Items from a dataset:
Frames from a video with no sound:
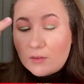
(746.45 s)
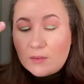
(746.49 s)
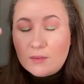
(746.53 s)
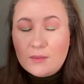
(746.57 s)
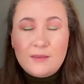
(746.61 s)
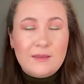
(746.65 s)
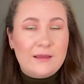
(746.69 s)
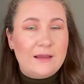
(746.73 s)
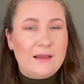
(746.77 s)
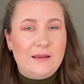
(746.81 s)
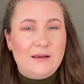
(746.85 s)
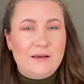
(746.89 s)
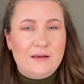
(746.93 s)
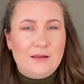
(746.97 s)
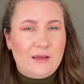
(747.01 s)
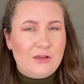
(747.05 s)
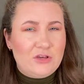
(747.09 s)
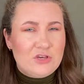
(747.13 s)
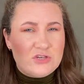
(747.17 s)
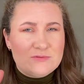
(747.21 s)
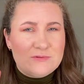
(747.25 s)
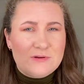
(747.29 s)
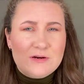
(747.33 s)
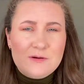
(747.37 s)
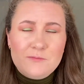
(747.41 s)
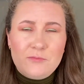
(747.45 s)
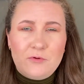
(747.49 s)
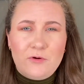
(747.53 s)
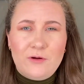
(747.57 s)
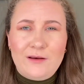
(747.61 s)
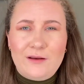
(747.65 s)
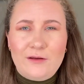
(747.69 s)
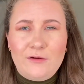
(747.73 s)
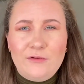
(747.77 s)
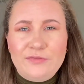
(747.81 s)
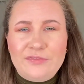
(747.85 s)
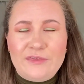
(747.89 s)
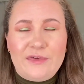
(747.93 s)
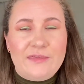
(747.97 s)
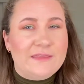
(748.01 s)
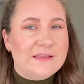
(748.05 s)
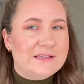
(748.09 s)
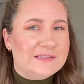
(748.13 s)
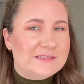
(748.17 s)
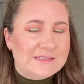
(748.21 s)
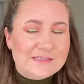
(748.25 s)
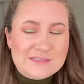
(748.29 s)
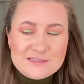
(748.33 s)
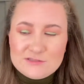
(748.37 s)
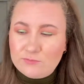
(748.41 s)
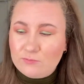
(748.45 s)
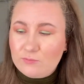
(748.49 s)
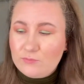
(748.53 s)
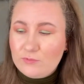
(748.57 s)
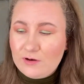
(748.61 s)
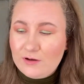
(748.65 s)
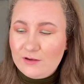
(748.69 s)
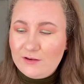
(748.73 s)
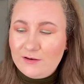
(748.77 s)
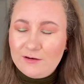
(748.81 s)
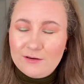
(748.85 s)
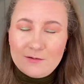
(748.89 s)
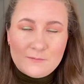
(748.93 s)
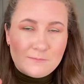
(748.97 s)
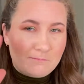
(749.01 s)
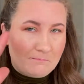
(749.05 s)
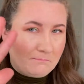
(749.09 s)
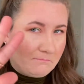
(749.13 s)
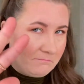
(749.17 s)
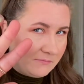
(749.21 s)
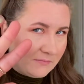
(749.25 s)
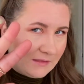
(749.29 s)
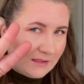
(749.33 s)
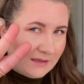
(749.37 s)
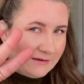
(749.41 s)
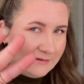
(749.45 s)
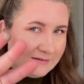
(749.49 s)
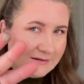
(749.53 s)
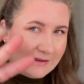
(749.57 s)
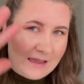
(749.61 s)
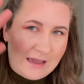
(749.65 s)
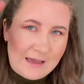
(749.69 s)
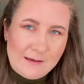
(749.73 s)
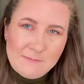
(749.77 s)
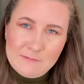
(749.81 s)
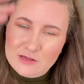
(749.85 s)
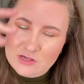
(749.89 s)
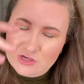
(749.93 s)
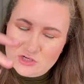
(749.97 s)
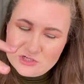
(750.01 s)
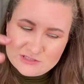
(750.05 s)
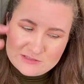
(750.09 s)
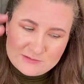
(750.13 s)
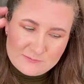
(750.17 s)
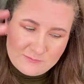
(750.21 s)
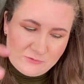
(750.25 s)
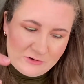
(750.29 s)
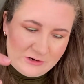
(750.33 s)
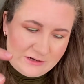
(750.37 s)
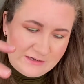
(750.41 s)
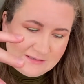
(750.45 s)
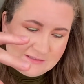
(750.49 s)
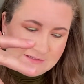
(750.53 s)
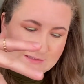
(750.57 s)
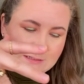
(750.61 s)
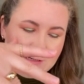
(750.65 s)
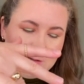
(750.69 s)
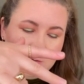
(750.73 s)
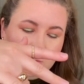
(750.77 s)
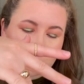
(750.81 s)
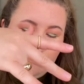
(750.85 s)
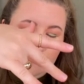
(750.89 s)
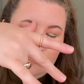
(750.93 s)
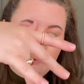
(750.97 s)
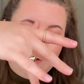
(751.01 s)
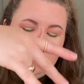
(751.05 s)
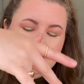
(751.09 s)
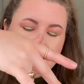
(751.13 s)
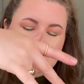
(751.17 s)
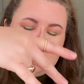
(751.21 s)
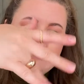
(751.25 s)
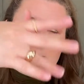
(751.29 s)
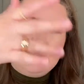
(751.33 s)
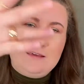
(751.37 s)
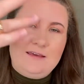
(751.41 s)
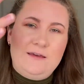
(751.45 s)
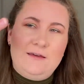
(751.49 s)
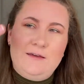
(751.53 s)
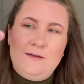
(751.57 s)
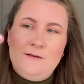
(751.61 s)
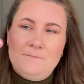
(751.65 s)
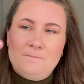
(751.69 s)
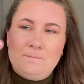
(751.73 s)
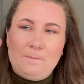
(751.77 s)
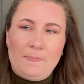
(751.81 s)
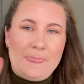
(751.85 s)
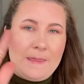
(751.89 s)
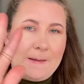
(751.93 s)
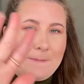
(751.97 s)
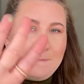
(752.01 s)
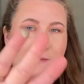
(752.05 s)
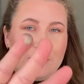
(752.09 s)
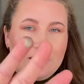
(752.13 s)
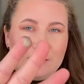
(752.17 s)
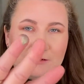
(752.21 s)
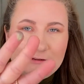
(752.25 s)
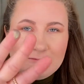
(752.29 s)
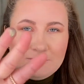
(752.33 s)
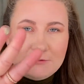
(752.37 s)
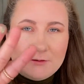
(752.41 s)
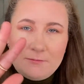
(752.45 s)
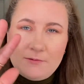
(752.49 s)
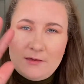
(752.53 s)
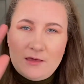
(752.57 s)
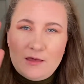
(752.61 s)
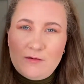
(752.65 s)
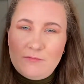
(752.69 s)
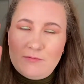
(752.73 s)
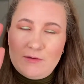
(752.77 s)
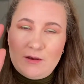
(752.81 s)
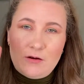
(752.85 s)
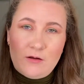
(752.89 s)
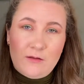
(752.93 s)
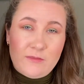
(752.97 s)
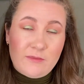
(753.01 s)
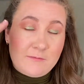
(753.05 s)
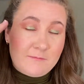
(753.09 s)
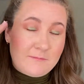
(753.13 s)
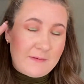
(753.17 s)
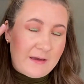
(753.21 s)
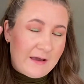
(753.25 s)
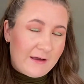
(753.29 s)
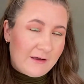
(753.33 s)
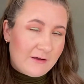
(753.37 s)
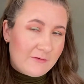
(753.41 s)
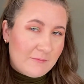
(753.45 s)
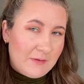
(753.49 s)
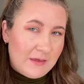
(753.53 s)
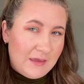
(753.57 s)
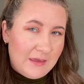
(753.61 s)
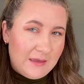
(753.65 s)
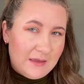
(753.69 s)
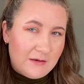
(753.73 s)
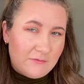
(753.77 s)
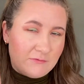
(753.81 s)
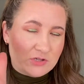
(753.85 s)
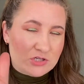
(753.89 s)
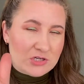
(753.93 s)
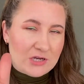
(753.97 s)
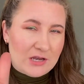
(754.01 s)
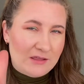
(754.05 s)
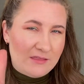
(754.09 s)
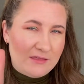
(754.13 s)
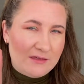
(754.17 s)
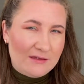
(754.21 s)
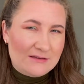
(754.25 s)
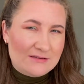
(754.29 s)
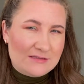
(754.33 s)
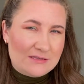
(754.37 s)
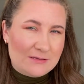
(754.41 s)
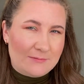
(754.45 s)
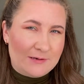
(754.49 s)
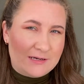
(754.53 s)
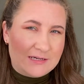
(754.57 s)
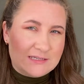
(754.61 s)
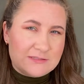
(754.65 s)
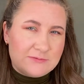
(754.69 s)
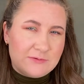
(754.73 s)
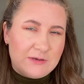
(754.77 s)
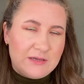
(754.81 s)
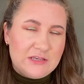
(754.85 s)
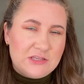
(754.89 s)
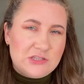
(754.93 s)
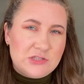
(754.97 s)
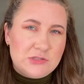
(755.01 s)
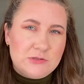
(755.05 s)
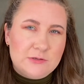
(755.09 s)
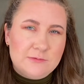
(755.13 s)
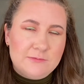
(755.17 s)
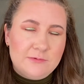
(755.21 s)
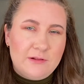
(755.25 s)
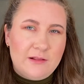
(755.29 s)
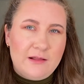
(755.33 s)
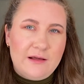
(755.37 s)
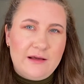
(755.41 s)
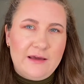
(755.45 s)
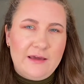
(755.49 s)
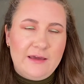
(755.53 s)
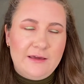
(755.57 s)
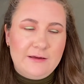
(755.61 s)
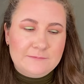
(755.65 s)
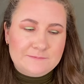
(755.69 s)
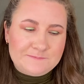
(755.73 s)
And I just want to point out that this is one dab. I just pressed in once, picked up the pigment on the back of my hand, which I think is the best way to apply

> [EXERCISE AIM]: Each entry above needs to be restated without a single word changed; skip the images.

> [TASK RESULT]:
Frames from a video with no sound:
(746.45 s)
(746.49 s)
(746.53 s)
(746.57 s)
(746.61 s)
(746.65 s)
(746.69 s)
(746.73 s)
(746.77 s)
(746.81 s)
(746.85 s)
(746.89 s)
(746.93 s)
(746.97 s)
(747.01 s)
(747.05 s)
(747.09 s)
(747.13 s)
(747.17 s)
(747.21 s)
(747.25 s)
(747.29 s)
(747.33 s)
(747.37 s)
(747.41 s)
(747.45 s)
(747.49 s)
(747.53 s)
(747.57 s)
(747.61 s)
(747.65 s)
(747.69 s)
(747.73 s)
(747.77 s)
(747.81 s)
(747.85 s)
(747.89 s)
(747.93 s)
(747.97 s)
(748.01 s)
(748.05 s)
(748.09 s)
(748.13 s)
(748.17 s)
(748.21 s)
(748.25 s)
(748.29 s)
(748.33 s)
(748.37 s)
(748.41 s)
(748.45 s)
(748.49 s)
(748.53 s)
(748.57 s)
(748.61 s)
(748.65 s)
(748.69 s)
(748.73 s)
(748.77 s)
(748.81 s)
(748.85 s)
(748.89 s)
(748.93 s)
(748.97 s)
(749.01 s)
(749.05 s)
(749.09 s)
(749.13 s)
(749.17 s)
(749.21 s)
(749.25 s)
(749.29 s)
(749.33 s)
(749.37 s)
(749.41 s)
(749.45 s)
(749.49 s)
(749.53 s)
(749.57 s)
(749.61 s)
(749.65 s)
(749.69 s)
(749.73 s)
(749.77 s)
(749.81 s)
(749.85 s)
(749.89 s)
(749.93 s)
(749.97 s)
(750.01 s)
(750.05 s)
(750.09 s)
(750.13 s)
(750.17 s)
(750.21 s)
(750.25 s)
(750.29 s)
(750.33 s)
(750.37 s)
(750.41 s)
(750.45 s)
(750.49 s)
(750.53 s)
(750.57 s)
(750.61 s)
(750.65 s)
(750.69 s)
(750.73 s)
(750.77 s)
(750.81 s)
(750.85 s)
(750.89 s)
(750.93 s)
(750.97 s)
(751.01 s)
(751.05 s)
(751.09 s)
(751.13 s)
(751.17 s)
(751.21 s)
(751.25 s)
(751.29 s)
(751.33 s)
(751.37 s)
(751.41 s)
(751.45 s)
(751.49 s)
(751.53 s)
(751.57 s)
(751.61 s)
(751.65 s)
(751.69 s)
(751.73 s)
(751.77 s)
(751.81 s)
(751.85 s)
(751.89 s)
(751.93 s)
(751.97 s)
(752.01 s)
(752.05 s)
(752.09 s)
(752.13 s)
(752.17 s)
(752.21 s)
(752.25 s)
(752.29 s)
(752.33 s)
(752.37 s)
(752.41 s)
(752.45 s)
(752.49 s)
(752.53 s)
(752.57 s)
(752.61 s)
(752.65 s)
(752.69 s)
(752.73 s)
(752.77 s)
(752.81 s)
(752.85 s)
(752.89 s)
(752.93 s)
(752.97 s)
(753.01 s)
(753.05 s)
(753.09 s)
(753.13 s)
(753.17 s)
(753.21 s)
(753.25 s)
(753.29 s)
(753.33 s)
(753.37 s)
(753.41 s)
(753.45 s)
(753.49 s)
(753.53 s)
(753.57 s)
(753.61 s)
(753.65 s)
(753.69 s)
(753.73 s)
(753.77 s)
(753.81 s)
(753.85 s)
(753.89 s)
(753.93 s)
(753.97 s)
(754.01 s)
(754.05 s)
(754.09 s)
(754.13 s)
(754.17 s)
(754.21 s)
(754.25 s)
(754.29 s)
(754.33 s)
(754.37 s)
(754.41 s)
(754.45 s)
(754.49 s)
(754.53 s)
(754.57 s)
(754.61 s)
(754.65 s)
(754.69 s)
(754.73 s)
(754.77 s)
(754.81 s)
(754.85 s)
(754.89 s)
(754.93 s)
(754.97 s)
(755.01 s)
(755.05 s)
(755.09 s)
(755.13 s)
(755.17 s)
(755.21 s)
(755.25 s)
(755.29 s)
(755.33 s)
(755.37 s)
(755.41 s)
(755.45 s)
(755.49 s)
(755.53 s)
(755.57 s)
(755.61 s)
(755.65 s)
(755.69 s)
(755.73 s)
And I just want to point out that this is one dab. I just pressed in once, picked up the pigment on the back of my hand, which I think is the best way to apply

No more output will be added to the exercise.